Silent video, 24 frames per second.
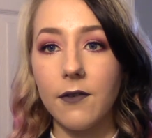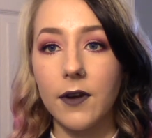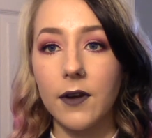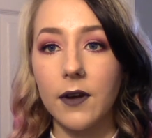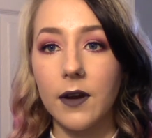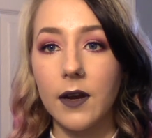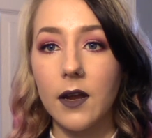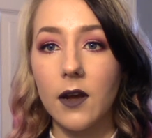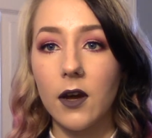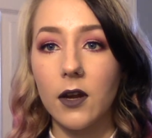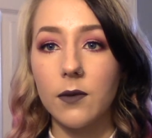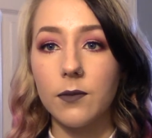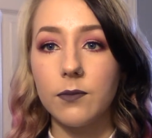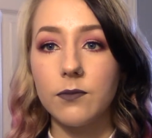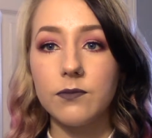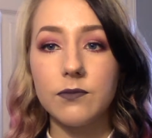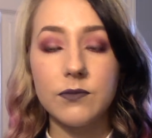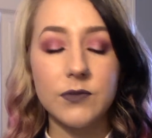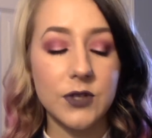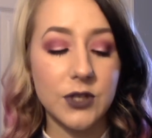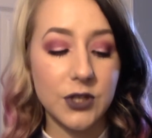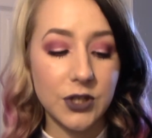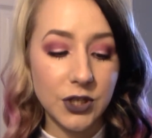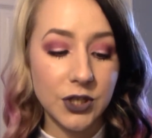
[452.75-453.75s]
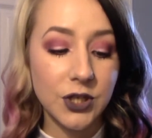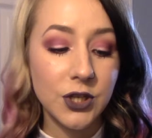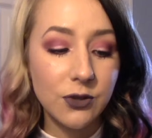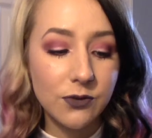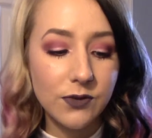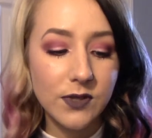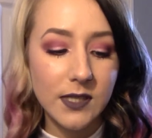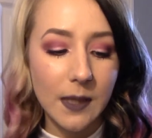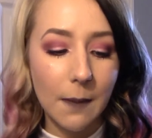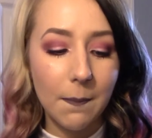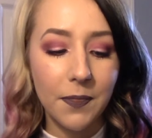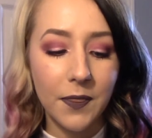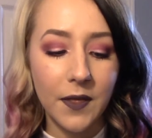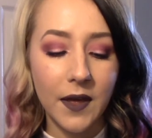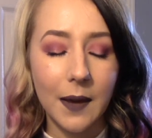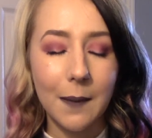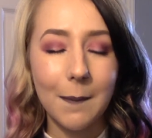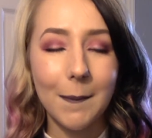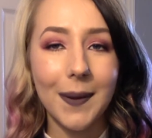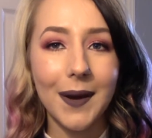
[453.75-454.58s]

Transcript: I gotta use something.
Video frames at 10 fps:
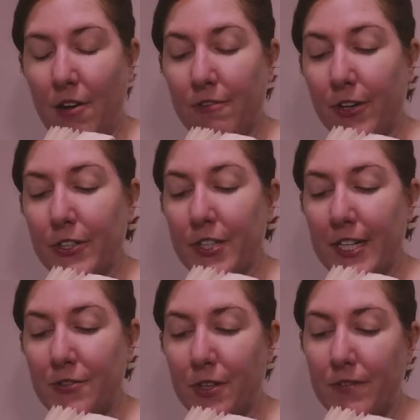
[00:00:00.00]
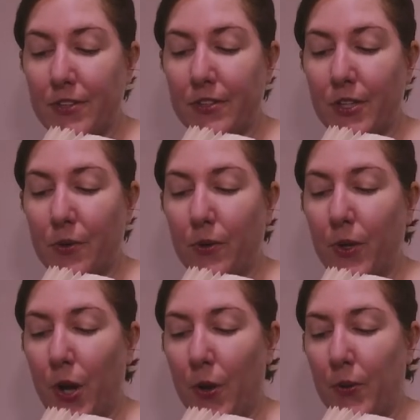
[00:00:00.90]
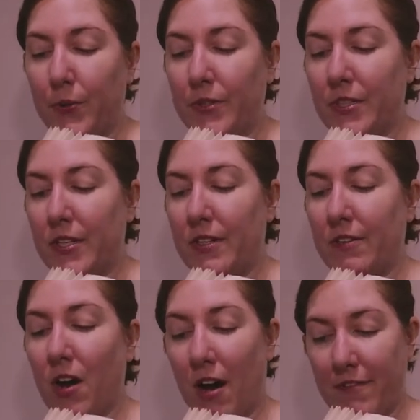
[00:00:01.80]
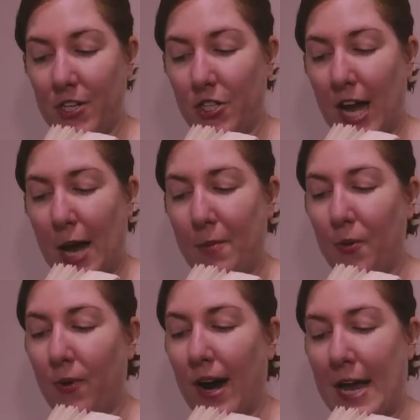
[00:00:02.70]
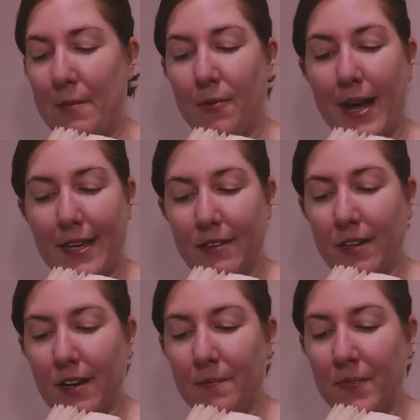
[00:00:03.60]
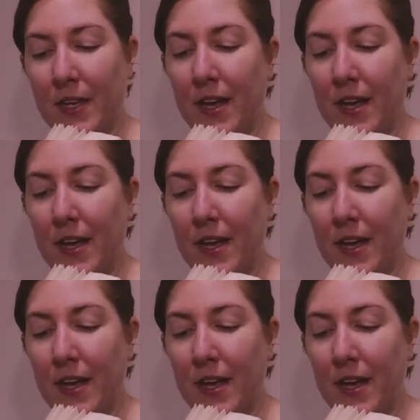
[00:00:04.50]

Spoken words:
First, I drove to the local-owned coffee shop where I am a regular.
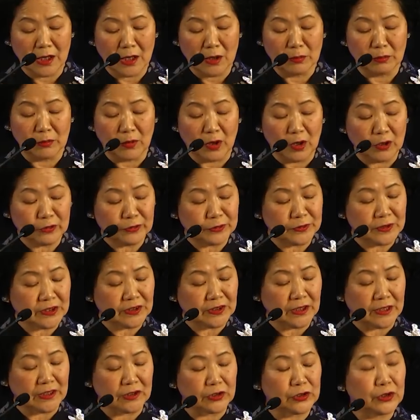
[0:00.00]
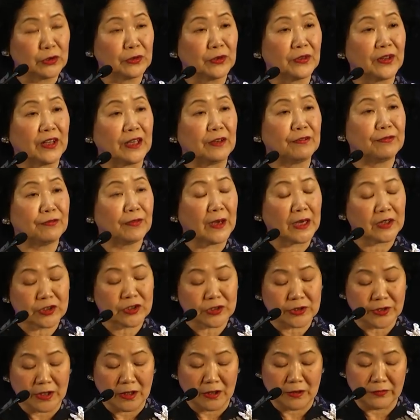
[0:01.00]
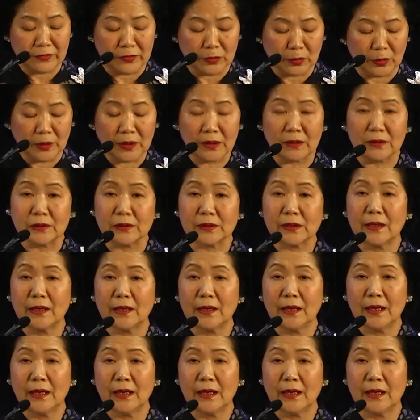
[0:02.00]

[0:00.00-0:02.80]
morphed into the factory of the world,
* * *
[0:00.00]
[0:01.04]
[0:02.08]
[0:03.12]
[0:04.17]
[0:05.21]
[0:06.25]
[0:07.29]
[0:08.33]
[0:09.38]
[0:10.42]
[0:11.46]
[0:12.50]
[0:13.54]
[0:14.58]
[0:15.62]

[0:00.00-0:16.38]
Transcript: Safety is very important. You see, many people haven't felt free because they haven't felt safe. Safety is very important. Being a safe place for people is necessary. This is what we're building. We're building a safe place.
* * *
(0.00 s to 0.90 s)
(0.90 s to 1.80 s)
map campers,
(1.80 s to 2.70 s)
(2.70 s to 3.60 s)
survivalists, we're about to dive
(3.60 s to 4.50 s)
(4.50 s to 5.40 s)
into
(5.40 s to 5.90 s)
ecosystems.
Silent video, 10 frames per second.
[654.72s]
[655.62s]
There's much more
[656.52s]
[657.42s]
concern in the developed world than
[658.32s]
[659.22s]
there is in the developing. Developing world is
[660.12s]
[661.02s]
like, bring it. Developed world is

- WHAT IS NEEDED:
In the entries above, locate every line with the word "second" and copy it.

- REPLY TO THE EXERCISE:
Silent video, 24 frames per second.
Silent video, 10 frames per second.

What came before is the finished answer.